Porque, sinceramente, decidí que no había ningún otro lugar adonde ir, acepté que simplemente sentarme en la misma habitación con Cristo sería suficiente. Y fue entonces cuando comprendí el poder de Cristo en la Eucaristía. Me di cuenta de que al decirle sí, poco a poco me estaba llevando a casa, a la Iglesia Madre.
¿Quién es este Dios, me pregunté, que me acoge –un siervo débil e indigno, con demasiada frecuencia conquistado por mi propia vulnerabilidad y deseos– y no me condena por mis fracasos? ¿Quién es este Dios, pensé, que acepta lo único que tengo para dar (un corazón frágil y a menudo corrupto) y me llama hija adoptiva? ¿Quién es este Dios que me ofrece la Vida misma: el cuerpo, la sangre, el alma y la divinidad de Jesucristo en la Eucaristía?
¿Pude ver en ese momento todo lo que él pretendía para mí en la Iglesia católica? No. Pero sí vi las puertas de la Iglesia abiertas de par en par, esperando recibirme. Vi belleza, historia y verdad. Descansé en la antigua liturgia. Me atrajo el rosario. Vi a los que tenían las rodillas ásperas: los fieles, los sabios, los santos. Ellos estaban ahí.

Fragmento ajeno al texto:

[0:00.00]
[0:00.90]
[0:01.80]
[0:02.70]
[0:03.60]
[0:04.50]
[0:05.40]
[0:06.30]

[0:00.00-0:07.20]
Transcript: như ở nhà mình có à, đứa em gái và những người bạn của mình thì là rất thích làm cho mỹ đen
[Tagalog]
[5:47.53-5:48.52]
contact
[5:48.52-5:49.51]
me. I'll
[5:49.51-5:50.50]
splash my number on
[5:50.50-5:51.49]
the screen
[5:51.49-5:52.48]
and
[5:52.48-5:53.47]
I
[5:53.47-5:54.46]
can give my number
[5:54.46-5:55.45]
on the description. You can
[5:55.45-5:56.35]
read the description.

También vi una iglesia llena de personas que necesitan redescubrir por qué son católicas. Sentí que algunos incluso se avergonzaban de ser católicos. Vi a aquellos confundidos por los gritos enojados de nuestra cultura, una cultura que a menudo malinterpreta y persigue activamente a la Iglesia Católica. Me di cuenta de que muchos católicos no pueden responder porque no conocen sus enseñanzas. Algunos han perdido el aprecio por el hermoso regalo de nacer en una familia católica, un tesoro sagrado que les ha sido transmitido de generación en generación.

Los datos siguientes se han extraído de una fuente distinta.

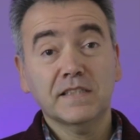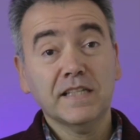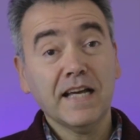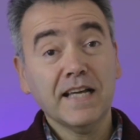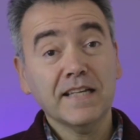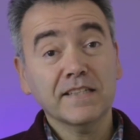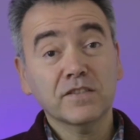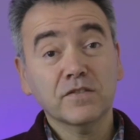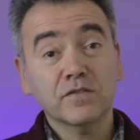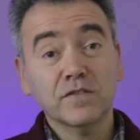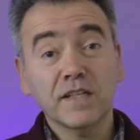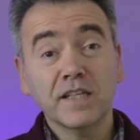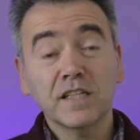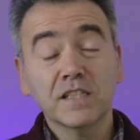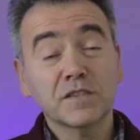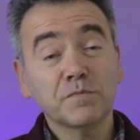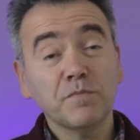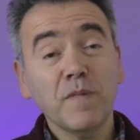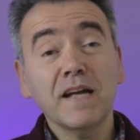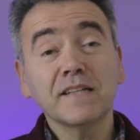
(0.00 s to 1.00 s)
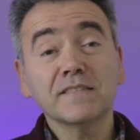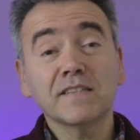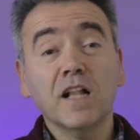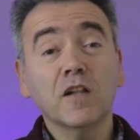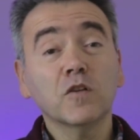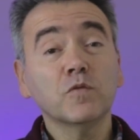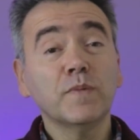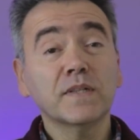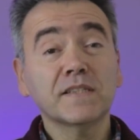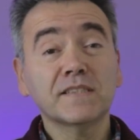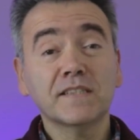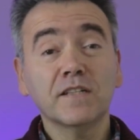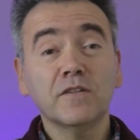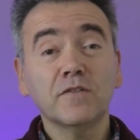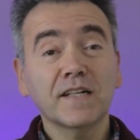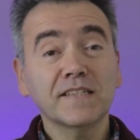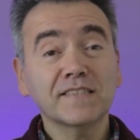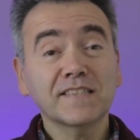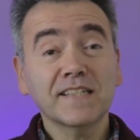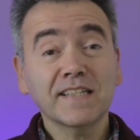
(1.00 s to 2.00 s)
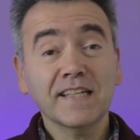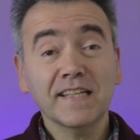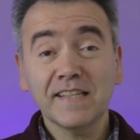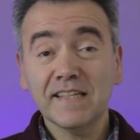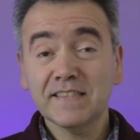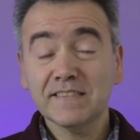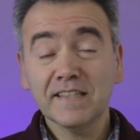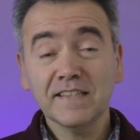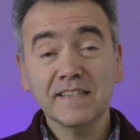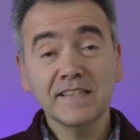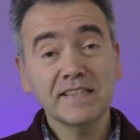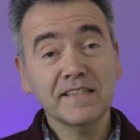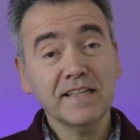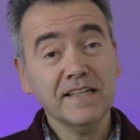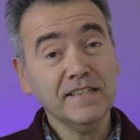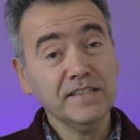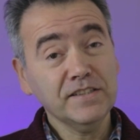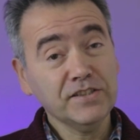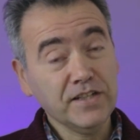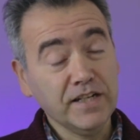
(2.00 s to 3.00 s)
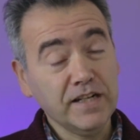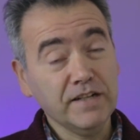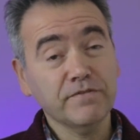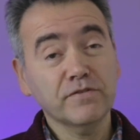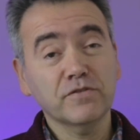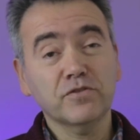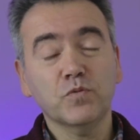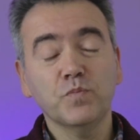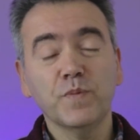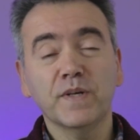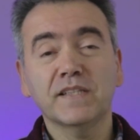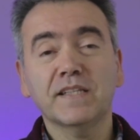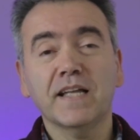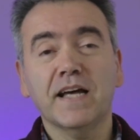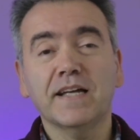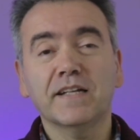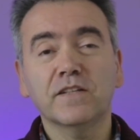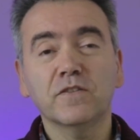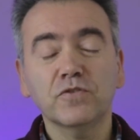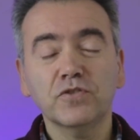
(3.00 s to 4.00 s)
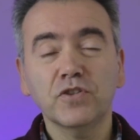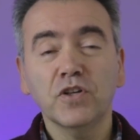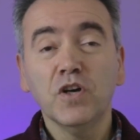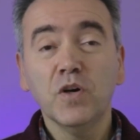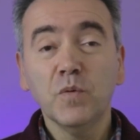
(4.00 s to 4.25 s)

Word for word: Caso tenhas mais alguma questão acerca desta dica, escreve nos comentários.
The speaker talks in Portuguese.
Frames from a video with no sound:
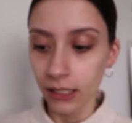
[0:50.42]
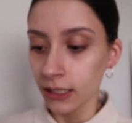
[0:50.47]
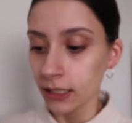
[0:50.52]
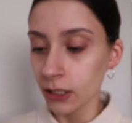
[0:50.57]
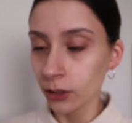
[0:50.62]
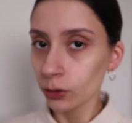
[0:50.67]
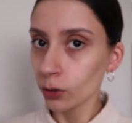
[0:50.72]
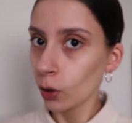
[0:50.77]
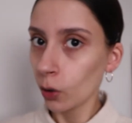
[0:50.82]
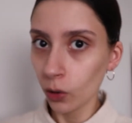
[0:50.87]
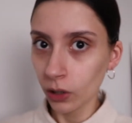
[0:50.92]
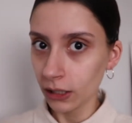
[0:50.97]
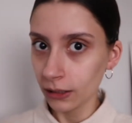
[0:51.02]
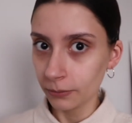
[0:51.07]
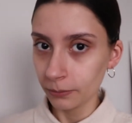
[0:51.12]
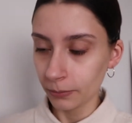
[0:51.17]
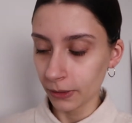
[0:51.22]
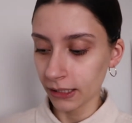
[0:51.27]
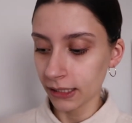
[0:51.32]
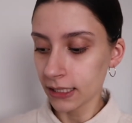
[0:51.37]
E eu tô louca
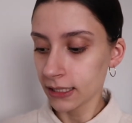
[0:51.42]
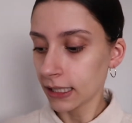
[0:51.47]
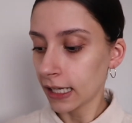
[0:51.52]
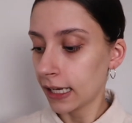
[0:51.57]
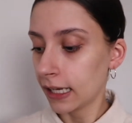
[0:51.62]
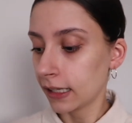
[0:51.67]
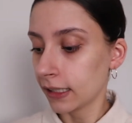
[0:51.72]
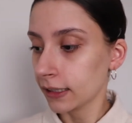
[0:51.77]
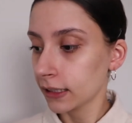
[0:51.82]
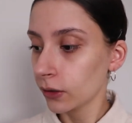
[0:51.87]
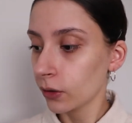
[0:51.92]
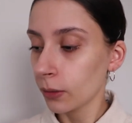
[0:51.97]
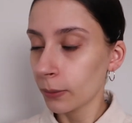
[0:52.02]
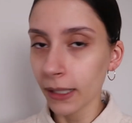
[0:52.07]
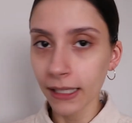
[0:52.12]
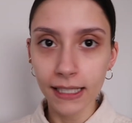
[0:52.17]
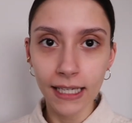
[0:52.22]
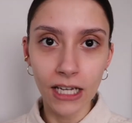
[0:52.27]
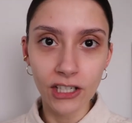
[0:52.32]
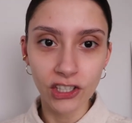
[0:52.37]
pra testar ela. Então a
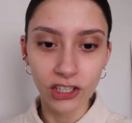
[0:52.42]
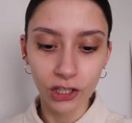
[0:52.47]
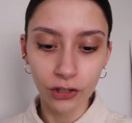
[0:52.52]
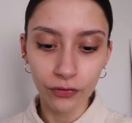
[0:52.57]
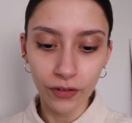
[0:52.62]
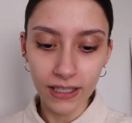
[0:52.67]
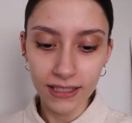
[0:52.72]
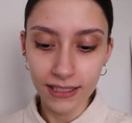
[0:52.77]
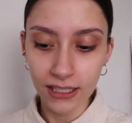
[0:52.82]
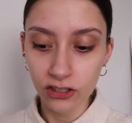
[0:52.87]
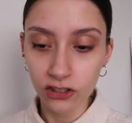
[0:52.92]
maquiagem não vai ser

Aprenda su fe, le insté. Nunca te avergüences de ser católico. La gente del mundo necesita que les ayudes a llevarles a Jesús. El mundo necesita que los conduzcas a casa, a la santa Madre Iglesia, porque, en verdad, ella es una lámpara sobre una colina. Y finalmente yo también pregunté: ¿Cómo no hacer el mismo viaje a casa? ¿Cómo no dar yo personalmente el paso que otros se niegan a dar?
¿Me ve la Iglesia católica?, me preguntaba. A menudo me sentía invisible y me preguntaba si alguna vez mantendría que realmente pertenecía. Sin embargo, descansé con la seguridad de que Dios no me dejaría huérfano y que, en efecto, había una familia esperándome.
Creí que sus planes para un futuro bueno y lleno de esperanza eran ciertos (ver Jeremías 29:11): que prosperaría como hija recién adoptada en la Iglesia que Jesús fundó hace 2,000 años.